Такси свернуло налево, понеслось вдоль лавок: мелькали ползучие растения, обрубки плавника, груды камней; на половинках манекенов, кончавшихся как раз над талией, красовались вельветовые брюки; безликие бюсты из чего-то вроде бронзы были одеты в ребристые вельветовые рубашки и сверкали огромными наручными часами, а шеи их окружали развевающиеся шарфы, явно сделанные из старого летнего платья. Еще пять минут до дома. Симон Квик, казавшаяся столь же равнодушной, как и раньше, сказала из своего угла:
– Ронни, вы говорили, что у вас нет жены.
– Говорил. У меня ее нет.
– Почему?
– Не знаю.
Но Ронни, конечно, знал. Досконально. Да и обозреть эту проблему было нетрудно. У него не было жены, потому что еще не нашлось достаточно богатой Девушки из достаточно влиятельной семьи, пожелавшей бы выйти за него. Ну, почти не нашлось. Лет пять назад была одна, которая больше чем хотела. Все шло, казалось, отлично. Но когда уже должны были огласить помолвку, Ронни заметил, что девушка похожа на лошадь или, может быть, на ослицу. И понял, что это выше его сил. Даже теперь он жестоко упрекал себя за приступ слабости и иногда, рано проснувшись (возможно, в дождливое утро), размышляя о своем довольно скромном доходе, своей относительной безвестности, о крайнем убожестве квартиры, был близок к отчаянию, признав несовершенство своего характера.
– Почему люди женятся? Почему выходят замуж? Не понимаю ни того, ни другого.

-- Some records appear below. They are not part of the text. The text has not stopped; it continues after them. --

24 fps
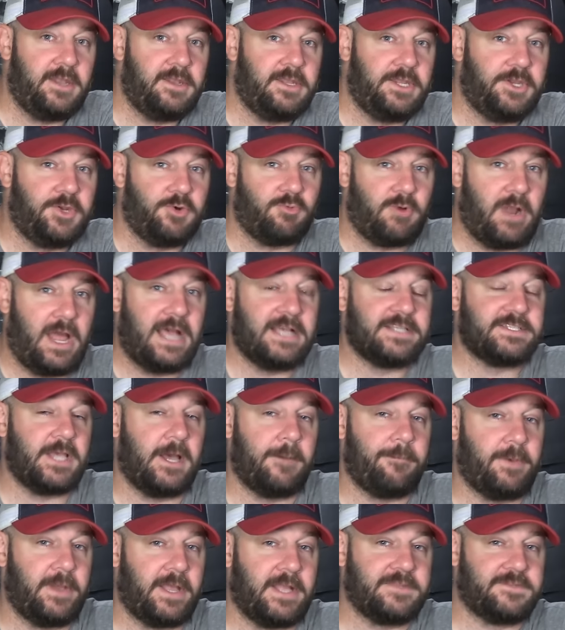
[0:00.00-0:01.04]
need to rise
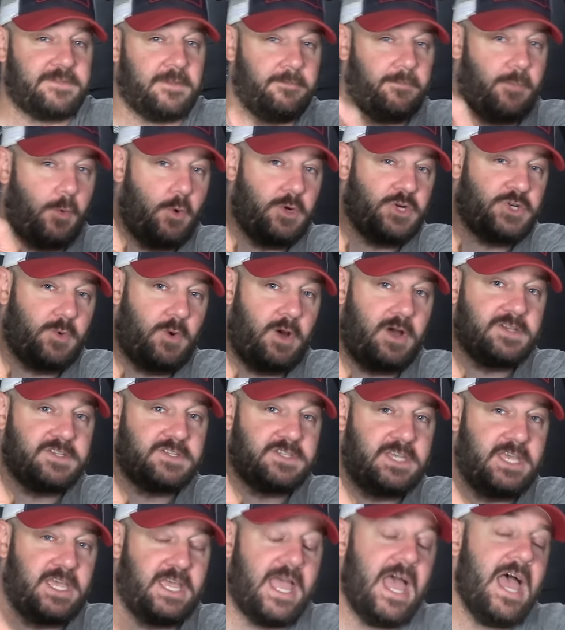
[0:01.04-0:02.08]
up against the
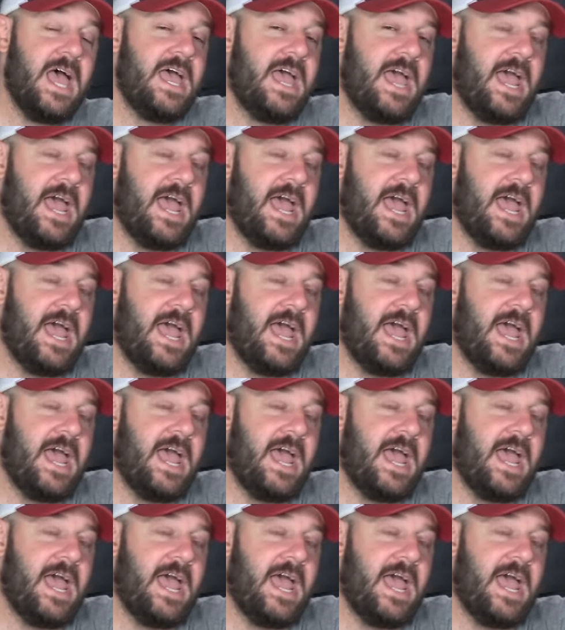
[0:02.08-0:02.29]
bourgeoisie,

Что правда, то правда: во всяком случае, Ронни говорил это с возрастающей теплотой, словно действительно сожалея о своем невежестве. Он не был охотником до абстрактных рассуждений, но чувствовал, что сейчас дискуссия кстати. Поможет придержать его желание и отвлечь от мыслей о том, что будет скоро делать с Симон, – это событие стало представляться уж чересчур осязаемо. Нужно что-то делать, а то придется расплачиваться с шофером, стоя к нему спиной. И Ронни продолжал:
– Причин тут, по-моему, много. Жажда безопасности, бегство от одиночества, обычное откровенное желание создать семью; нельзя пренебречь материальной основой, – но не успел упомянуть о деньгах с особым презрением, с заготовленным тоном недоверия, как его прервал хриплый стон девушки:
– У моей матери есть муж.
– Несомненно. У большинства людей матери с мужьями.

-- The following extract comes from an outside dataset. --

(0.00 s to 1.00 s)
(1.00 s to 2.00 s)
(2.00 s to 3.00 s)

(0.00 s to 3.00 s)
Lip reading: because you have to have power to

– Нет, я хочу сказать, просто муж, понимаешь.
– А, ты говоришь о втором муже, об отчиме, о твоем отчиме.
– Правильно. Его зовут Чамми. Он плохой. Ненавидит меня. Заставляет делать разные штуки.
– Правда? Какие штуки?
– Всякие. Гостить у кого-нибудь. Принимать гостей. Ходить в гости. Ездить за границу. Ходить на концерты, скачки и прочее. Все в таком роде.
– Звучит, не так ужасно.
– Ужасно!
Ронни отбросил сигарету:
– Что же здесь ужасного?
– Просто ужасно. Скучно. Всегда одно и то же. ужасные люди. Все время говорят с тобой о скучных вещах.
– А ты не можешь просто отвертеться от этого?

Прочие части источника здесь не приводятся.